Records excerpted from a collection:
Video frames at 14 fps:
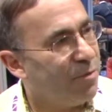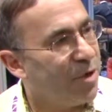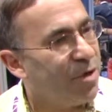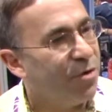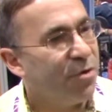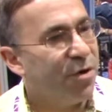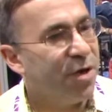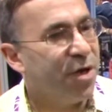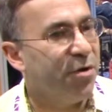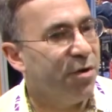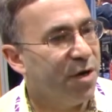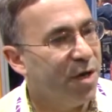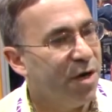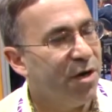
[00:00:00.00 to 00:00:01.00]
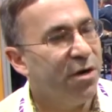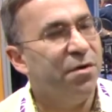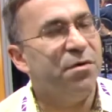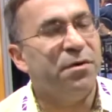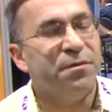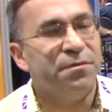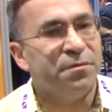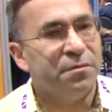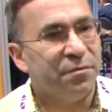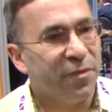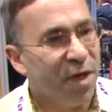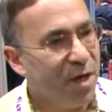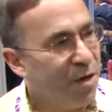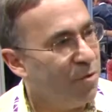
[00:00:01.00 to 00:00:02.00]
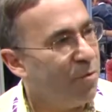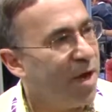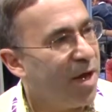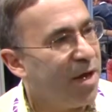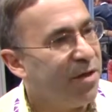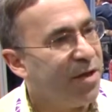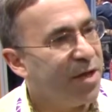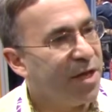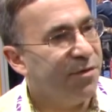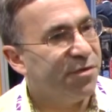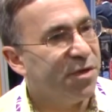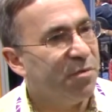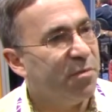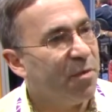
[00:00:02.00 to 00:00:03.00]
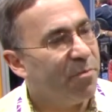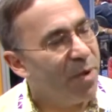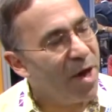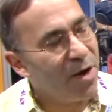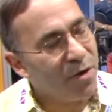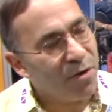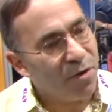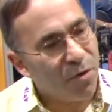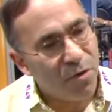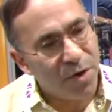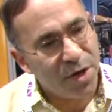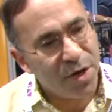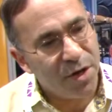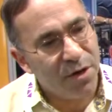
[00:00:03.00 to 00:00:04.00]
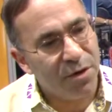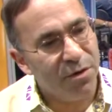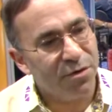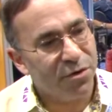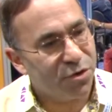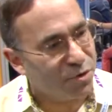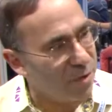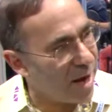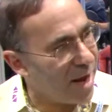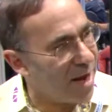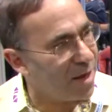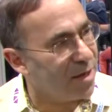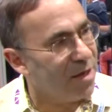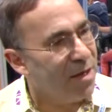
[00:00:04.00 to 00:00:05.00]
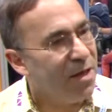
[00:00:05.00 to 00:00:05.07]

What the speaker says: recording audio in a way that gives them a better audio track.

Exercise aim: This exercise asks for the data above to be given again exactly, without pictures.

Response to this exercise:
Video frames at 14 fps:
[00:00:00.00 to 00:00:01.00]
[00:00:01.00 to 00:00:02.00]
[00:00:02.00 to 00:00:03.00]
[00:00:03.00 to 00:00:04.00]
[00:00:04.00 to 00:00:05.00]
[00:00:05.00 to 00:00:05.07]

What the speaker says: recording audio in a way that gives them a better audio track.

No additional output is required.